Un altro passo fondamentale sarebbe che il governo francese parlasse di più su questa ingiustizia azerbaigiana e facesse pressione sull’Unione Europea affinché sospenda ogni tipo di trattativa con l’Azerbaigian. Non si tratta solo di una questione tra Armenia e Azerbaigian, ma anche di come l’Azerbaigian tratta i propri cittadini. Attualmente ci sono più di 300 prigionieri politici in Azerbaigian, e se è consentito che l’Azerbaigian tratti così i prigionieri di guerra armeni, sono certo che il paese compirà atti simili contro l’Armenia, contro i suoi stessi cittadini, e anche contro i turisti francesi e europei.

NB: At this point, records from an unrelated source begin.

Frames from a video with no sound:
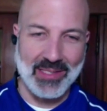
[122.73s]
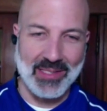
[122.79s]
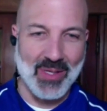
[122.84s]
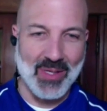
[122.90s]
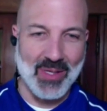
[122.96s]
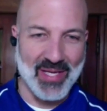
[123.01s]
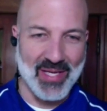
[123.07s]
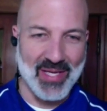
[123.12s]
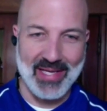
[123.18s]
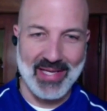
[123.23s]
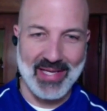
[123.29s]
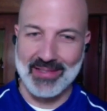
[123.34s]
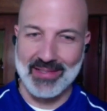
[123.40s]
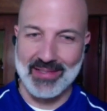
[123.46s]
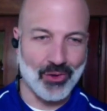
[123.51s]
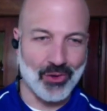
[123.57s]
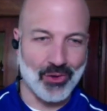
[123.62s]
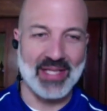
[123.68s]
across
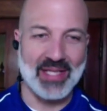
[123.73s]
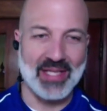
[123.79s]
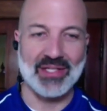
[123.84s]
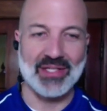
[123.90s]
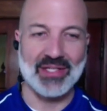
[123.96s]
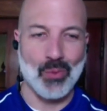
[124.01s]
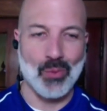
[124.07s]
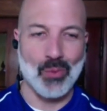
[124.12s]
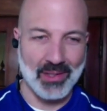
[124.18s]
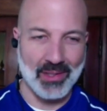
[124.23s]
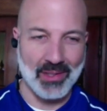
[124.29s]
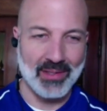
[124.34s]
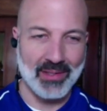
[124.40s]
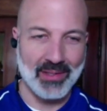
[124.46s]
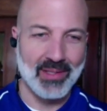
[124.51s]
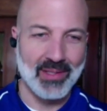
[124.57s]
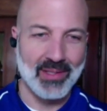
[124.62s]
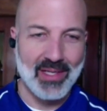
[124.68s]
SPPS and across our
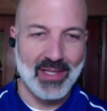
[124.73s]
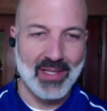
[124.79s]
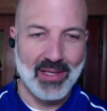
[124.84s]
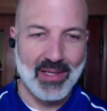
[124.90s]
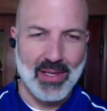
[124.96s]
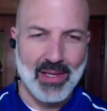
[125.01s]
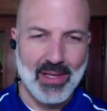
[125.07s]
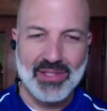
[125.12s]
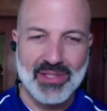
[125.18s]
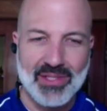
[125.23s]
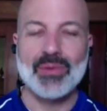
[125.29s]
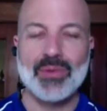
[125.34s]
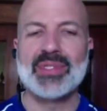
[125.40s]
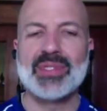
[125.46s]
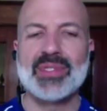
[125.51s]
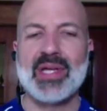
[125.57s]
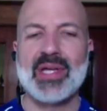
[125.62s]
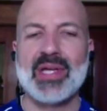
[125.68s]
world
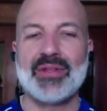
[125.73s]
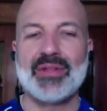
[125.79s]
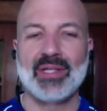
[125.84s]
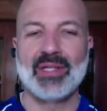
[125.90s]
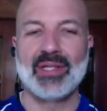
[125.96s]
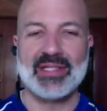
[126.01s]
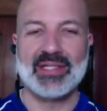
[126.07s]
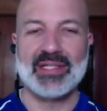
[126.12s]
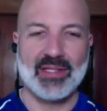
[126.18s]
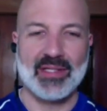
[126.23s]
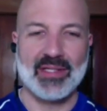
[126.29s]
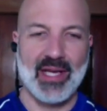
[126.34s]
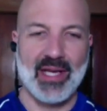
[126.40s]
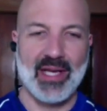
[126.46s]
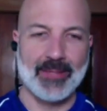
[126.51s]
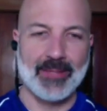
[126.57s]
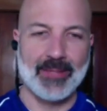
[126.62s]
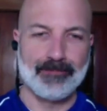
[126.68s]
students out there
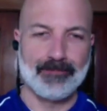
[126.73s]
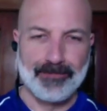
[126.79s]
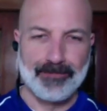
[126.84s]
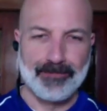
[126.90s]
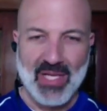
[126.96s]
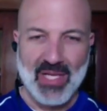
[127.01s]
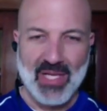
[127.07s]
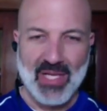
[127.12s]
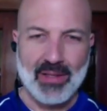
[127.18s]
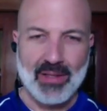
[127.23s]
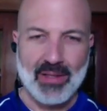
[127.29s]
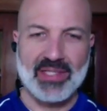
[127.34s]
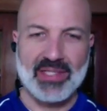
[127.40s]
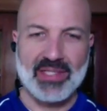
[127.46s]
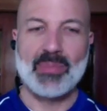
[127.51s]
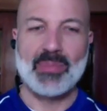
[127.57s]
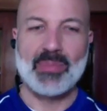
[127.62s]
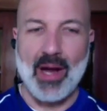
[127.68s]
listening tonight,
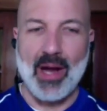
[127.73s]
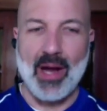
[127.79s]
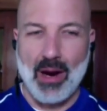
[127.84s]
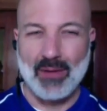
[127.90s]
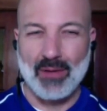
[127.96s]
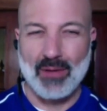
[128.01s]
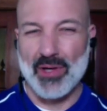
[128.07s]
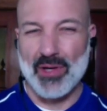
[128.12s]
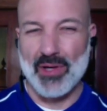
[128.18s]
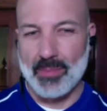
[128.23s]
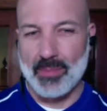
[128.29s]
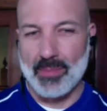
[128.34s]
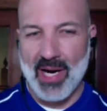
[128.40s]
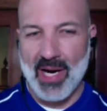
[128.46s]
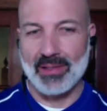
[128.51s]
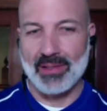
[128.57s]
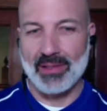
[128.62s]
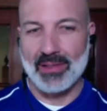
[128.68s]
this has been hard
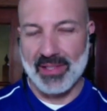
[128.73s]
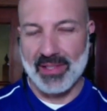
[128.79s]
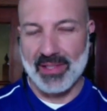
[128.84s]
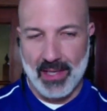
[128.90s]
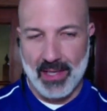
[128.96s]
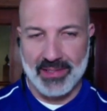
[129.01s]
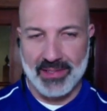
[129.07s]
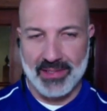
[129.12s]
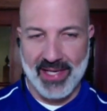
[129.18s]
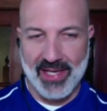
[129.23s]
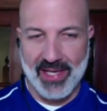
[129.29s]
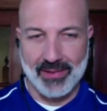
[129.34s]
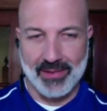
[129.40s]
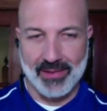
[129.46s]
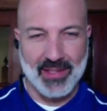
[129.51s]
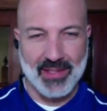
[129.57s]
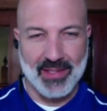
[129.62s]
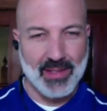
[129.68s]
for your parents and
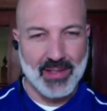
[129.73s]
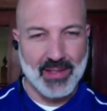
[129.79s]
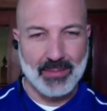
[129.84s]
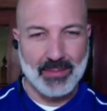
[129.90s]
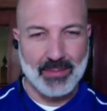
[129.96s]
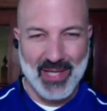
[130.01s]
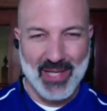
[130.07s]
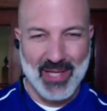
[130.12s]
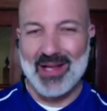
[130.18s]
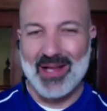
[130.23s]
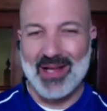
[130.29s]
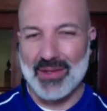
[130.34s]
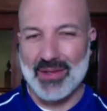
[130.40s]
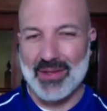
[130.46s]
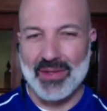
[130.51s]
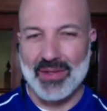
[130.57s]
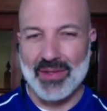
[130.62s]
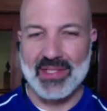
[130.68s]
caretakers, but
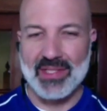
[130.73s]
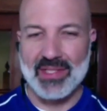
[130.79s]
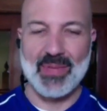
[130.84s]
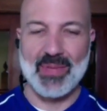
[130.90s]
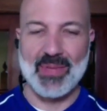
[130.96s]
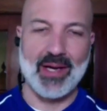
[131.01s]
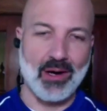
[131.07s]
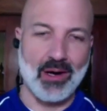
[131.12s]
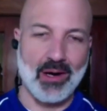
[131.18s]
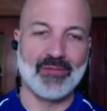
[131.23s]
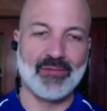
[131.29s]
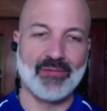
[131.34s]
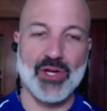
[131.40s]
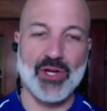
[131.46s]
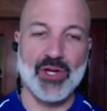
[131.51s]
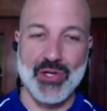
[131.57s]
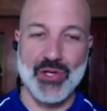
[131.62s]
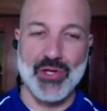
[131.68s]
I also know this has been
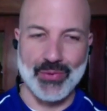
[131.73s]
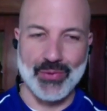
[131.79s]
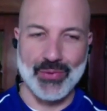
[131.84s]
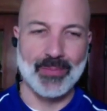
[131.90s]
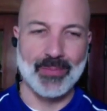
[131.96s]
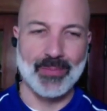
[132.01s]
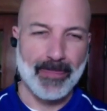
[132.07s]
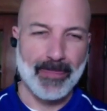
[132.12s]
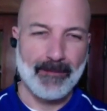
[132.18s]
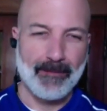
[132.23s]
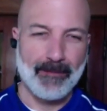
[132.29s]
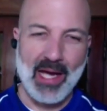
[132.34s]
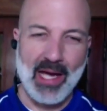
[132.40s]
hard for you.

— L’Azerbaigian sostiene che la Francia è già dalla parte dell’Armenia. Ma al di là della Francia, quali altri attori internazionali potrebbero esercitare pressione sull’Azerbaigian e sul presidente Ilham Aliyev? Per esempio, si aspetta qualche cambiamento con il nuovo presidente degli Stati Uniti, Donald Trump? Pensa che un suo intervento possa portare a dei risultati?

— Avevamo molte aspettative dall’ex presidente degli Stati Uniti riguardo al genocidio armeno. Aveva fatto molte promesse agli armeni, ma poco è stato fatto. Sono state solo parole, che non sono state seguite da azioni. Ora nutriamo speranze con l’amministrazione del nuovo presidente Donald Trump. Il presidente ha dichiarato che difenderà i diritti dei cristiani in Artsakh, e abbiamo visto che alcuni amici dell’Armenia e del popolo armeno sono entrati a far parte di questa nuova amministrazione. So che i diritti umani, e in particolare i diritti dei cristiani, sono questioni di fondamentale importanza per loro, ed è per questo che siamo fiduciosi che questa amministrazione e il presidente Trump possano contribuire ad aiutare a liberare i prigionieri di guerra armeni.

— Se la sentenza dovesse risultare sfavorevole, e in effetti sembra altamente improbabile che sia favorevole, avete considerato di portare la questione a corti internazionali per sollevare la questione della liberazione di questi prigionieri di guerra a livello di giurisdizioni internazionali?

— L’unica cosa che posso dire ora è che continueremo a lavorare affinché il governo azerbaigiano rispetti i diritti degli armeni. Questa è una lotta fondamentale, ma senza un forte supporto politico internazionale, questi sforzi non potranno essere efficaci.